Arabidopsis thaliana NADPH oxidoreductase homologs confer tolerance of yeasts toward the thiol-oxidizing drug diamide.

To isolate new plant genes involved in the defense against oxidative stress, an Arabidopsis cDNA library in a yeast expression vector was transformed into a yeast strain deficient in the YAP1 gene, which encodes a b-Zip transcription factor and regulates general stress response in yeasts. Cells from approximately 10(5) primary transformants were subjected to a tolerance screen toward the thiol-oxidizing drug diamide, which depletes the reduced glutathione in the cell. Four types of Arabidopsis cDNAs were isolated. Three of these cDNAs (P1, P2, and P4) belong to a plant zeta-crystallin family and P3 is an Arabidopsis homolog of isoflavonoid reductases. As such, all four isolated cDNAs are homologous to NADPH oxidoreductases. P1, P2, and P3 steady-state mRNAs accumulated rapidly in Arabidopsis plants under various oxidative stress conditions, such as treatment with paraquat, t-butylhydroperoxide, diamide, and menadione. The data suggested that proteins encoded by the isolated cDNAs play a distinct role in plant antioxidant defense and are possibly involved in NAD(P)/NAD(P)H homeostasis.

Characterization of Arabidopsis thaliana cDNAs that render yeasts tolerant toward the thiol-oxidizing drug diamide.

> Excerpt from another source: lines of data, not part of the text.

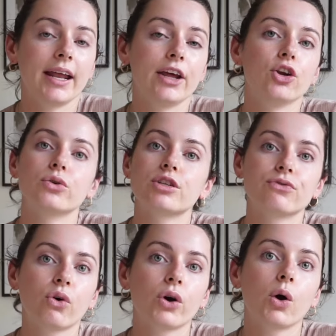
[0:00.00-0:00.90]
and I know
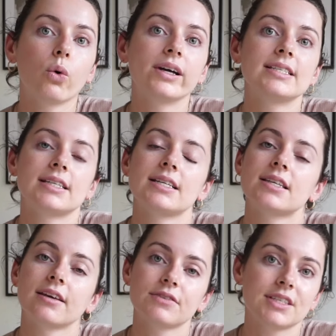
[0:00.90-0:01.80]
Sephora always does
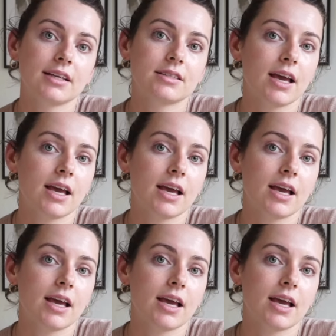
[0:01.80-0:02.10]
gift sets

Diamide oxidizes cellular thiols and induces oxidative stress. To isolate plant genes which may, when overexpressed, increase tolerance of plants toward oxidative damage, an in vivo diamide tolerance screening in yeasts was used. An Arabidopsis cDNA library in a yeast expression vector was used to transform a yeast strain with intact antioxidant defense. Cells from approximately 10(5) primary transformants were selected for resistance to diamide. Three Arabidopsis cDNAs which confer diamide tolerance were isolated. This drug tolerance was specific and no cross tolerance toward hydroperoxides was found. One cDNA (D3) encodes a polypeptide which has an amino-terminal J domain characteristic of a divergent family of DnaJ chaperones. Another (D18) encodes a putative dTDP-D-glucose 4,6-dehydratase. Surprisingly, the third cDNA (D22) encodes a plant homolog of gamma-glutamyltransferases. It would have been difficult to predict that the expression of those genes would lead to an improved survival under conditions of depletion of cellular thiols. Hence, we suggest that this cloning approach may be a useful contribution to the isolation of plant genes that can help to cope with oxidative stress.